Find the line that holds "[00:00:00.00 to 00:00:01.00]", then repeat it and each line below it word for word through the end of the listing, leaving out pictures.
== Segment start ==
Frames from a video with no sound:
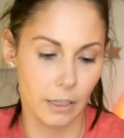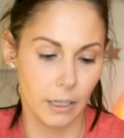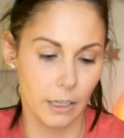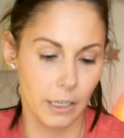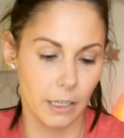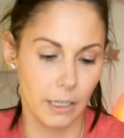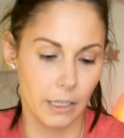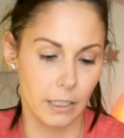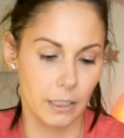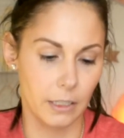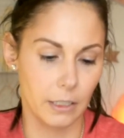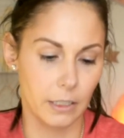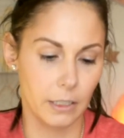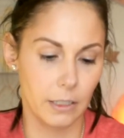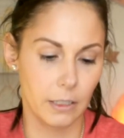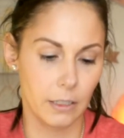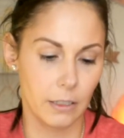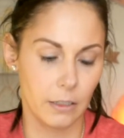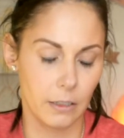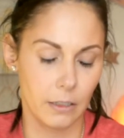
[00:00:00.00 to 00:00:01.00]

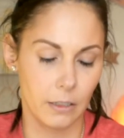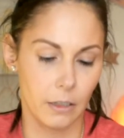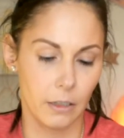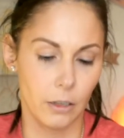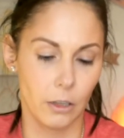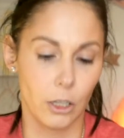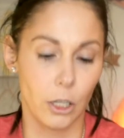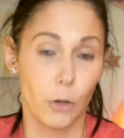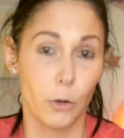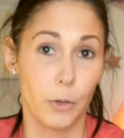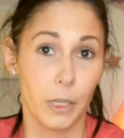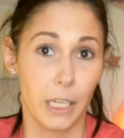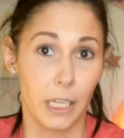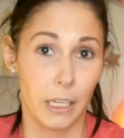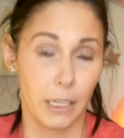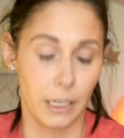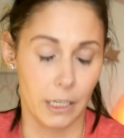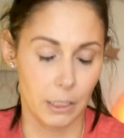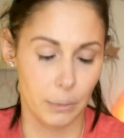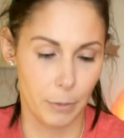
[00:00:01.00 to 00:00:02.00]
as
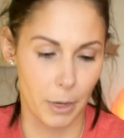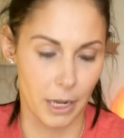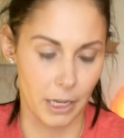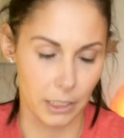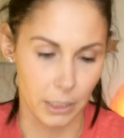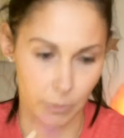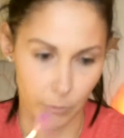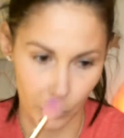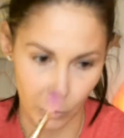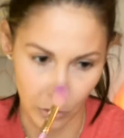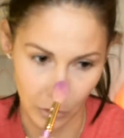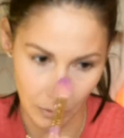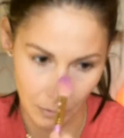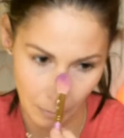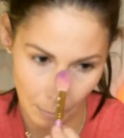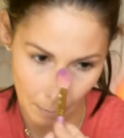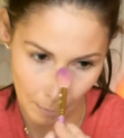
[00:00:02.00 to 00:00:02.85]
low-key as possible.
== Segment end ==
EXERCISE SOLUTION
[00:00:00.00 to 00:00:01.00]

[00:00:01.00 to 00:00:02.00]
as
[00:00:02.00 to 00:00:02.85]
low-key as possible.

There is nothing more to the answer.